Liberté d’expression et délires paranoïaques

L’humain cultive volontiers la crédulité et, contrairement à ce que l’on aurait pu espérer, l’élévation du niveau des connaissances ne prémunit pas contre l’adhésion irrationnelle à des mythes, des illusions, des bobards et des escroqueries.
Une étude révèle même que la crédulité affecte davantage les diplômés, du moins jusqu’à un certain niveau et les jeunes que les gens dits du peuple immunisés par leur « gros bon sens ».
Théories du complots, idées saugrenues, croyances sans aucun fondement dans la réalité prospèrent sur ce fond de crédulité qui atteint parfois d’abyssales profondeurs.
Le chef de l’Etat affiche une volonté de sanctionner par la loi la diffusion de « fausses nouvelles », en particulier en périodes électorales.
Que voilà une fausse bonne idée !
Tout d’abord, observons que notre droit positif condamne déjà l’injure et la diffamation dirigées contre des personnes identifiables. Les articles 29 à 32 de la célèbre loi du 29 juillet 1881 relative à la liberté de la presse édictent des délits qui occupent déjà certaines juridictions dont la 17ème chambre du tribunal de grande instance de PARIS.
D’aucuns pourraient penser que la « fausse nouvelle » visée par le président de la république va bien au-delà de la diffamation et qu’il conviendrait de la sanctionner en tant que telle.
Or, l’article 27 de la loi susvisée le prévoit déjà. Celui qui propage sciemment une fausse nouvelle pouvant troubler la paix publique encourt une amende de l’ordre de 45000 Euros. Pour être constituée, l’infraction suppose la fausseté de la nouvelle, le risque de trouble à la paix publique et la mauvaise foi du propagateur de la mauvaise information.
Faut-il aller plus loin ?
Je suis un bien mauvais client pour les gourous, les charlatans, les escrocs, les thaumaturges qui abusent de la crédulité et de la souffrance humaine pour faire de l’argent en soutenant des aberrations ou qui manipulent les foules en truquant les faits.
Mais un équilibre doit être conservé entre, d’une part la protection des naïfs et des électeurs (souvent naïfs) et, d’autre part la liberté d’expression, valeur fondamentale.
Car la limite est vite franchie par un pouvoir qui pourrait s’arroger le monopole de la vérité et qui qualifierait volontiers toute critique, toute réfutation, toute alternative d’impostures et de « fausses nouvelles ».
Dire, par exemple, que la politique suivie actuellement profite aux 2% de très riches et préjudicie au peuple deviendrait-il une « fausse nouvelle » ?

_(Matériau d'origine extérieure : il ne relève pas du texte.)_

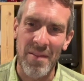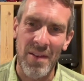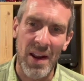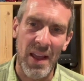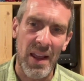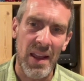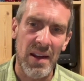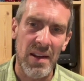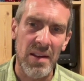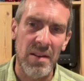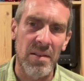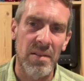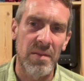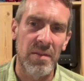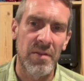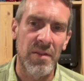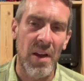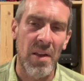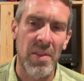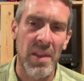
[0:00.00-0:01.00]
and I
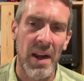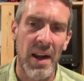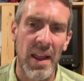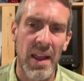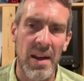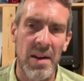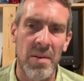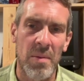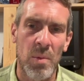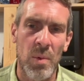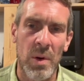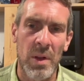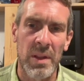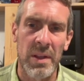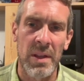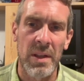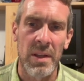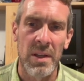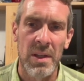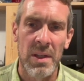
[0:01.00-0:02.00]
found that I had to
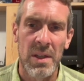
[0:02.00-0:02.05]
reallySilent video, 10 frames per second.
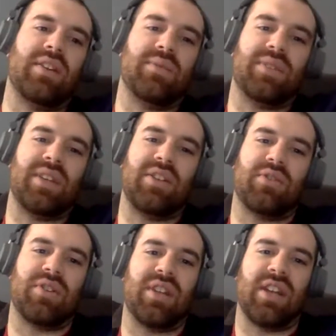it was
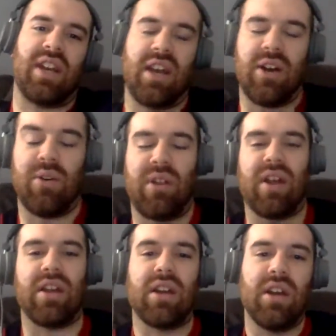interesting how,
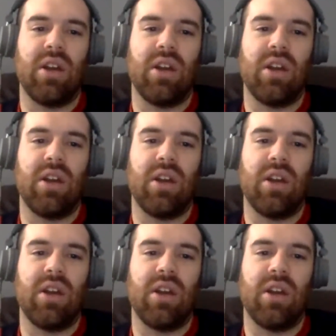like,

Faut-il pénaliser les opinions, les choix de modes de vies et les aspirations oniriques de ceux qui ont besoin d’illusions, de consolations, de placebos du corps ou de l’esprit ?

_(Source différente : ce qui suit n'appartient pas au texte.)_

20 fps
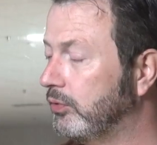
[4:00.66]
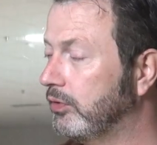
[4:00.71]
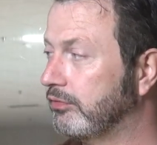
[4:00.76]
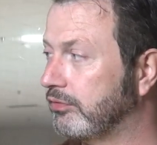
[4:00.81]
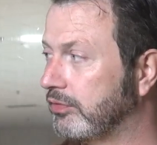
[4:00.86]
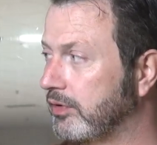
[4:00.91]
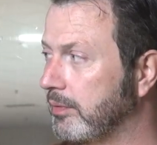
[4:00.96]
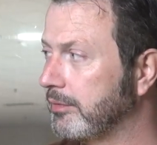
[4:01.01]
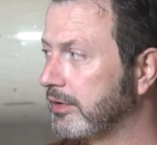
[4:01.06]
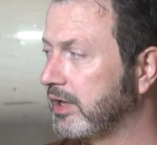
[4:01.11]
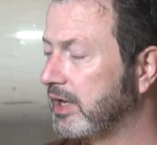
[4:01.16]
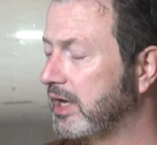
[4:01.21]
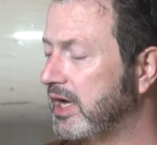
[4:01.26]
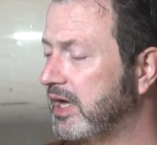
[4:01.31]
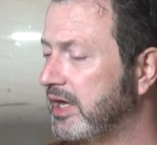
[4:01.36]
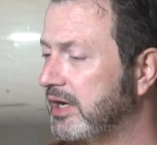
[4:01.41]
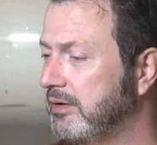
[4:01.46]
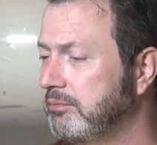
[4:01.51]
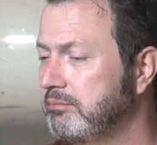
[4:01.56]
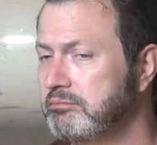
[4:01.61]
to and from the
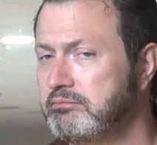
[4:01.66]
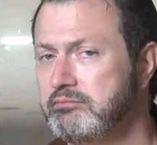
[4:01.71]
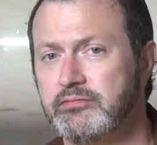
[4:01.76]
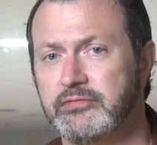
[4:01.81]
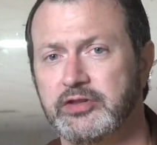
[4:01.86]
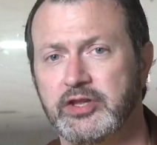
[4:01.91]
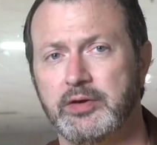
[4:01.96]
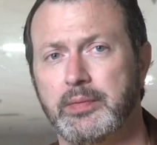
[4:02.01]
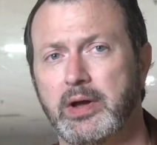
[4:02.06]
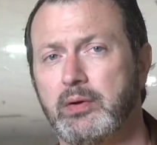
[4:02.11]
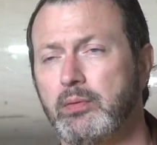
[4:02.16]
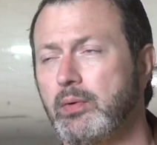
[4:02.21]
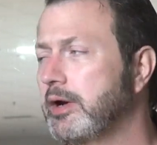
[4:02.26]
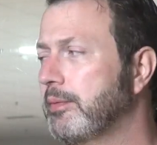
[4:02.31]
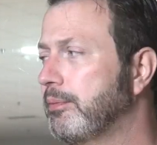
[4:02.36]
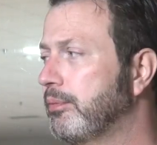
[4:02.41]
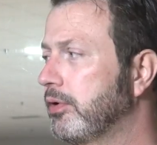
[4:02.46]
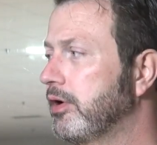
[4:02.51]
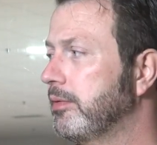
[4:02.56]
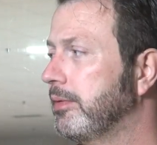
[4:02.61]
con, you might
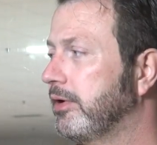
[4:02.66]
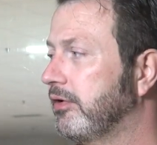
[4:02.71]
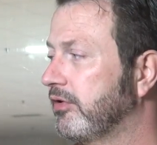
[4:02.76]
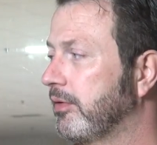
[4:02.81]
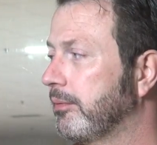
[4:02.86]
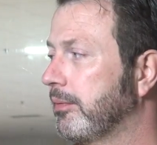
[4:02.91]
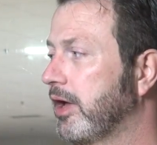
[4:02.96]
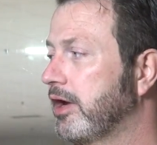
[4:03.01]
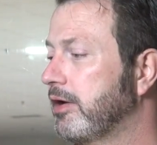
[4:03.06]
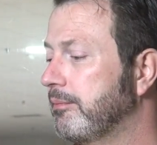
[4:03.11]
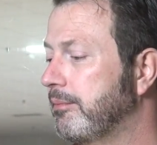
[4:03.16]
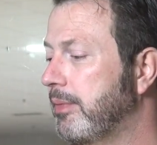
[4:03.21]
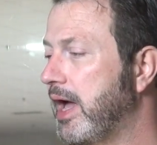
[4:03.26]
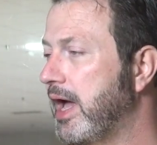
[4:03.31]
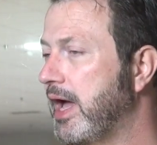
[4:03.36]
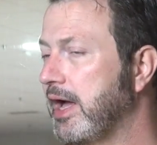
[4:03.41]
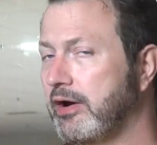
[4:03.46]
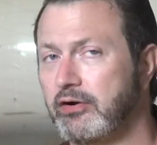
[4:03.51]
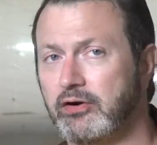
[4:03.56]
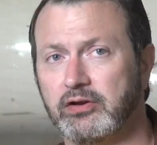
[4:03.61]
want to put them in some kind of
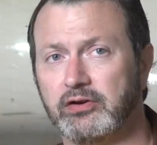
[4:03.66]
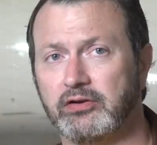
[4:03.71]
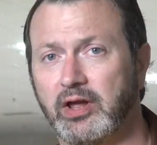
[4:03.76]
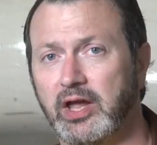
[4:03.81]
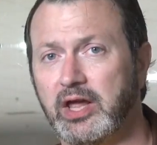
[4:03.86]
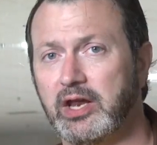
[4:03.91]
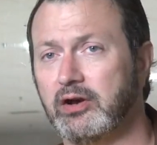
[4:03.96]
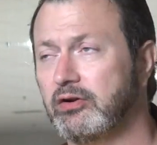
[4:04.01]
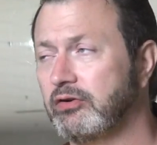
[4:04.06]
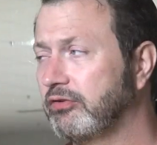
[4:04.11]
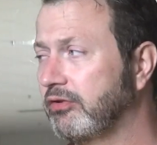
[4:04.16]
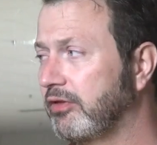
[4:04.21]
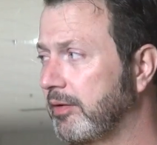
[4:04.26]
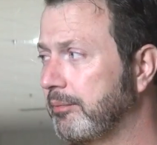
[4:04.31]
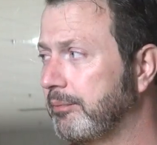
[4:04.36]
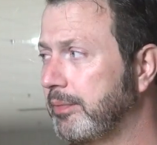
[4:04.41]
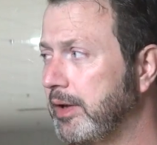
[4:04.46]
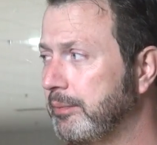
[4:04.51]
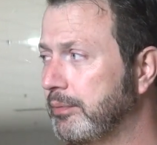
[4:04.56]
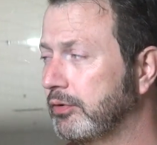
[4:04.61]
bag or container so
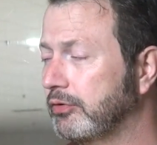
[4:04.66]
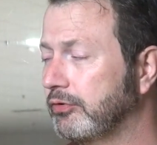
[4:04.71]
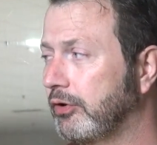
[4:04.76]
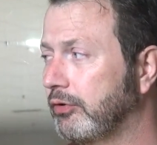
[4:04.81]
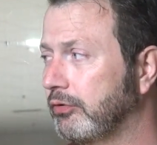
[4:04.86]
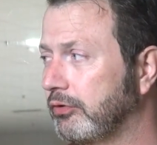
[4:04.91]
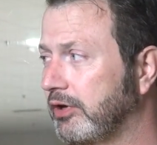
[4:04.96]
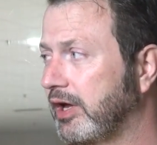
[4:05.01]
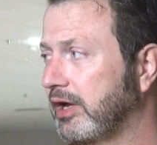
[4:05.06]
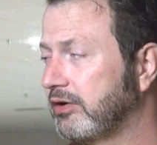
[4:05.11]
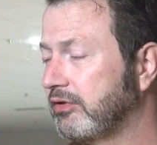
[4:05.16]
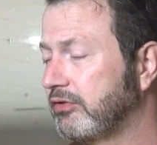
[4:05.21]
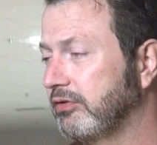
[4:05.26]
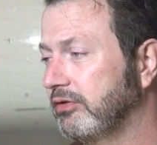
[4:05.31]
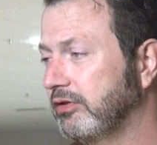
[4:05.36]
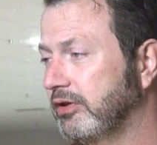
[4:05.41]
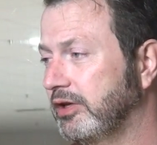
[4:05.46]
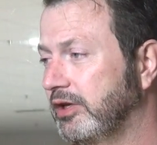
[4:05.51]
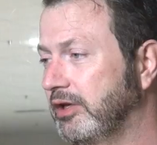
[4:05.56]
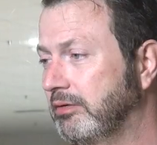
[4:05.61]
that people don't
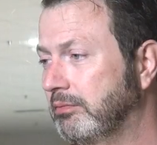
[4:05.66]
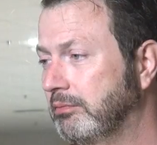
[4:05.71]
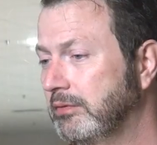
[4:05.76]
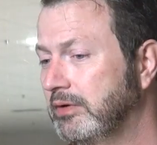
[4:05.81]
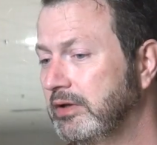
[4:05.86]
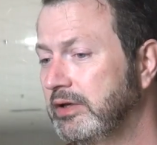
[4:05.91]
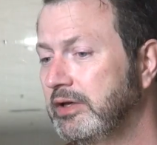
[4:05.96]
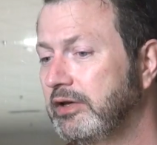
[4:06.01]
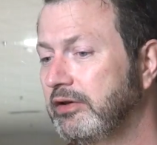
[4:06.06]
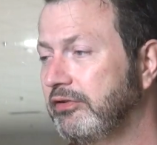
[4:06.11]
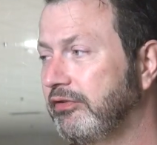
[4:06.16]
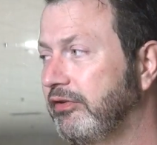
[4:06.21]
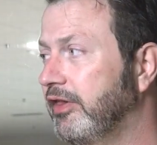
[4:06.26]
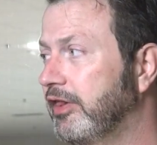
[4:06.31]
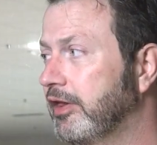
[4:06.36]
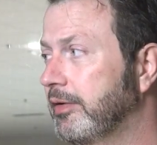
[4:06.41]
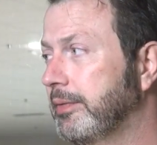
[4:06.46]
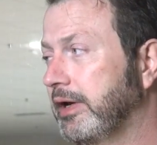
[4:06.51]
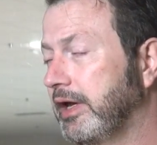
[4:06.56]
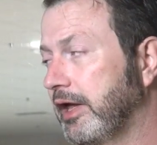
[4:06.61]
actually
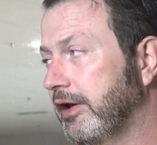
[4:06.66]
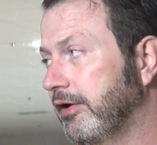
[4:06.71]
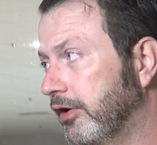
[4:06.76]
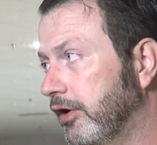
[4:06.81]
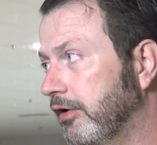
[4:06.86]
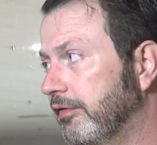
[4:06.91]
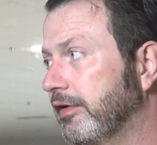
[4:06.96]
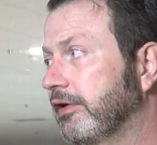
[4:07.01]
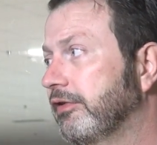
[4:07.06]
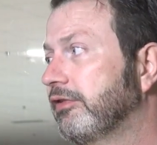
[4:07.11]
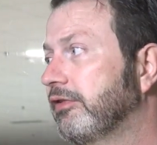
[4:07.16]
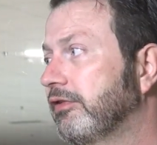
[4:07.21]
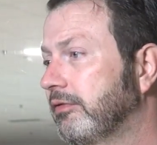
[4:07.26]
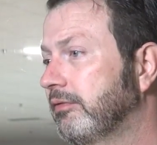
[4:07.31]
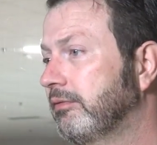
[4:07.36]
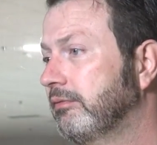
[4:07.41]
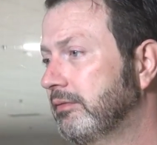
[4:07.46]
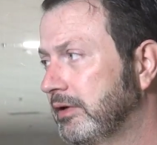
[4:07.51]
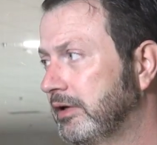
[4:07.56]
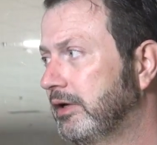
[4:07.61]
see them and get
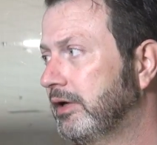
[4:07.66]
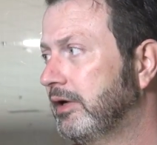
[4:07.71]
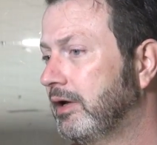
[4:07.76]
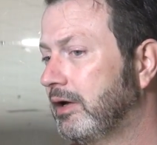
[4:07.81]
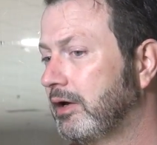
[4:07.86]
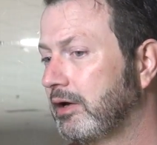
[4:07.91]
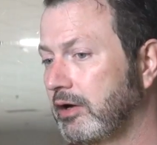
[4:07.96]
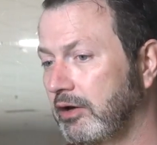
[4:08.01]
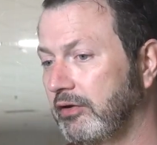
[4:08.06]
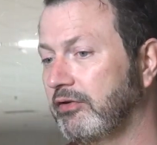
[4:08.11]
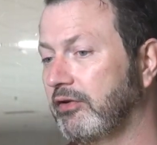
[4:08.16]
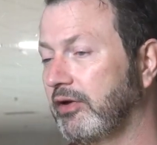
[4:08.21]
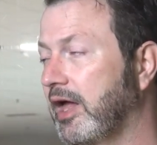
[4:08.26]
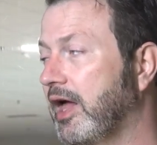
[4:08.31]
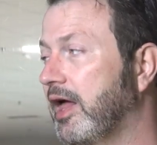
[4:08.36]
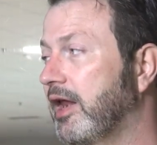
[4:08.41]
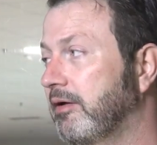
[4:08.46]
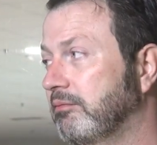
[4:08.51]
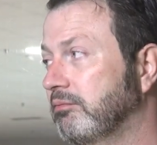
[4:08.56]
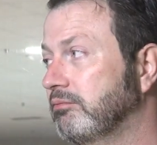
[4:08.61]
nervous. Because
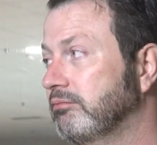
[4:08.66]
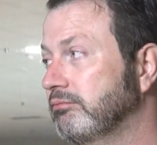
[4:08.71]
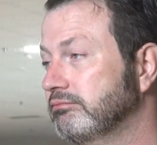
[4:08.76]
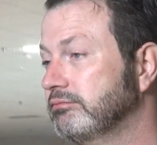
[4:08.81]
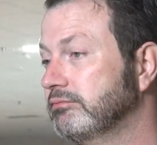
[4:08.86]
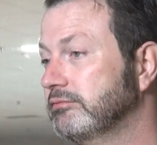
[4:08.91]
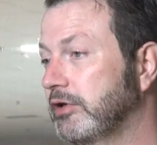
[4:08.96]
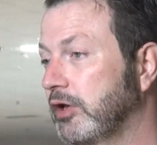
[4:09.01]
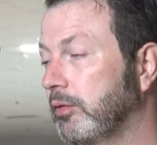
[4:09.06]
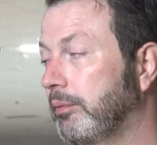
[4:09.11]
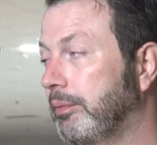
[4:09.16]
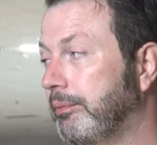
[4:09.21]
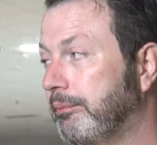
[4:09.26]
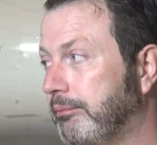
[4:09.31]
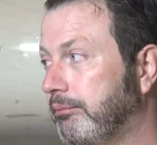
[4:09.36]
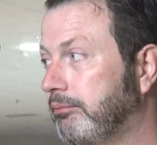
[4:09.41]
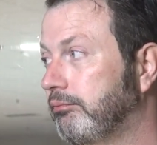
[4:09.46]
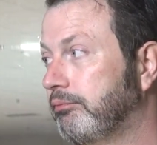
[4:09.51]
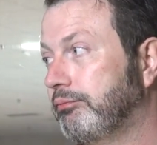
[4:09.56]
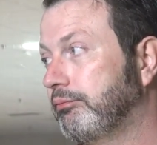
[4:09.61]
again, they'll
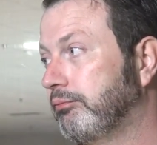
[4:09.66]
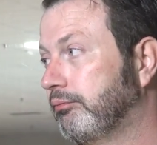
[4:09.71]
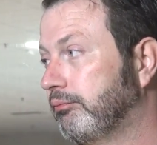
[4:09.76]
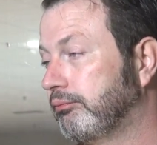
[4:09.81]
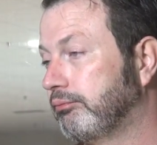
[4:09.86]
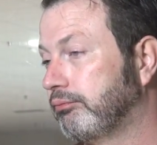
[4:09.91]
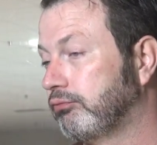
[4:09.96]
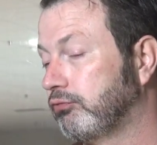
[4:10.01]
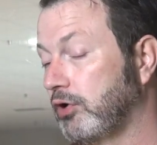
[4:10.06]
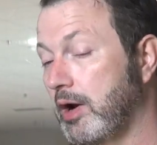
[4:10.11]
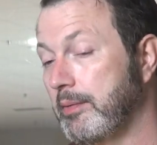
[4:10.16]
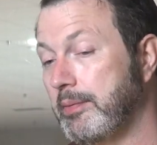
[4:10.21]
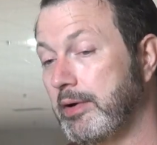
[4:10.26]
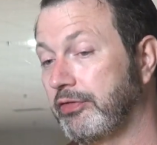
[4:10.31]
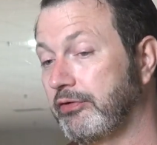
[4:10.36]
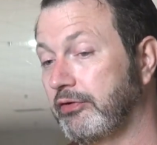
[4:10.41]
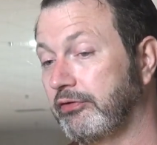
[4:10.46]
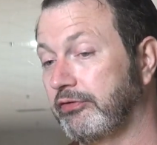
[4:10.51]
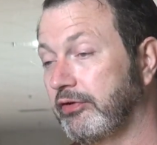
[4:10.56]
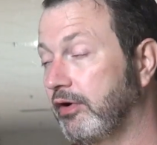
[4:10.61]
grab
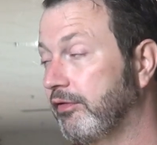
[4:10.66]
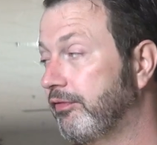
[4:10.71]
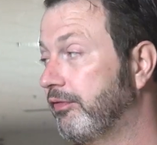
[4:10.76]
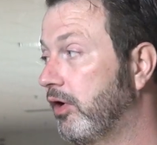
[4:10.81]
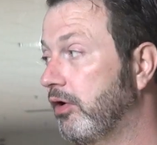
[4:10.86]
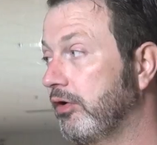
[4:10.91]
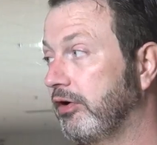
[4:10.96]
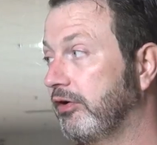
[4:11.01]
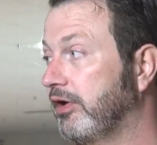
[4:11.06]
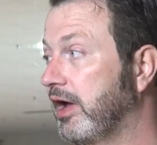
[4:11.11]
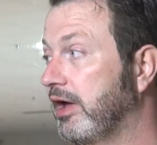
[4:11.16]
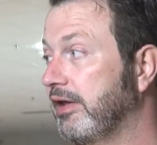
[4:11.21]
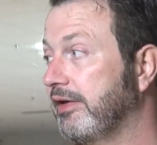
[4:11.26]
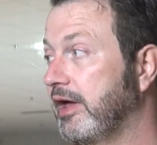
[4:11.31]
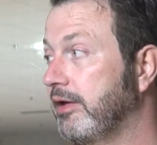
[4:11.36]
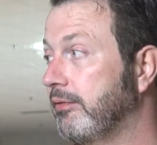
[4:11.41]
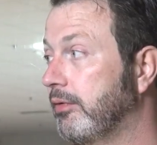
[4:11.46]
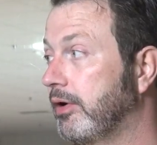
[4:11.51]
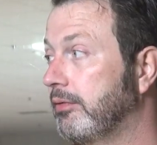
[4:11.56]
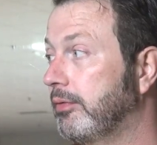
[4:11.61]
out their cell phone and dial
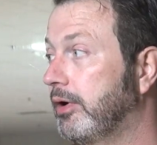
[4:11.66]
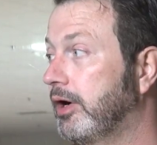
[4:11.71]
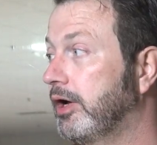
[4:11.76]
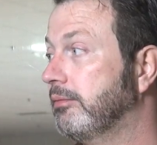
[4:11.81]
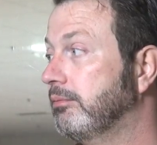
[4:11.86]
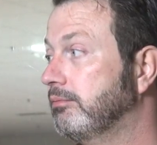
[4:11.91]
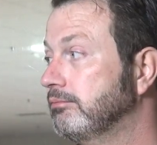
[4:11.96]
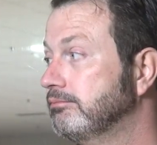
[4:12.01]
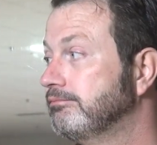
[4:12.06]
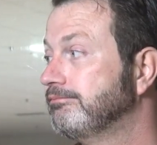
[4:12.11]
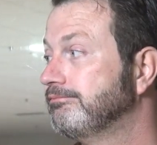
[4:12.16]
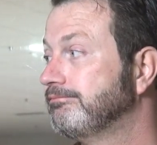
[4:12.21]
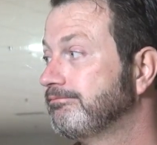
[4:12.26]
911.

Il y a déjà trop de lois édictant des vérités historiques, politiques, morales et la liberté d’expression est en péril.
Il faut réfuter la « fausse nouvelle » par l’épreuve des faits, s’adresser à l’intelligence humaine et non à l’instinct ou la pulsion et toujours éclairer autrui et non le censurer.
Il faut débattre pour ne pas se battre, argumenter pour ne pas sanctionner, instruire pour ne pas abrutir et apprendre à apprendre pour que les humains se prémunissent eux-mêmes contre les bobards, les charlataneries, les escroqueries.
Messieurs les législateurs, légiférer moins pour légiférer mieux.
Laissons à Don QUICHOTTE ses rêves car il en a besoin et pour notre part, constatons que le réel a lieu.
Si un thaumaturge soulage momentanément, si une idéologie généreuse transcende une vie, si une passion sublime la médiocrité des jours, si une illusion épargne une déprime, si un mythe chasse l’angoisse, ne refusons pas à l’humain de quêter un apaisement.
Parfois, le droit de rêver est le dernier qu’il nous reste et avouons que dans nos vies personnelles, il est délicieux de rêver et douloureux lorsqu’on se réveille et que l’on découvre le réel tellement éloigné de ce que l’on avait imaginé, tellement différent d’un bonheur qui, tel un horizon, se dérobe.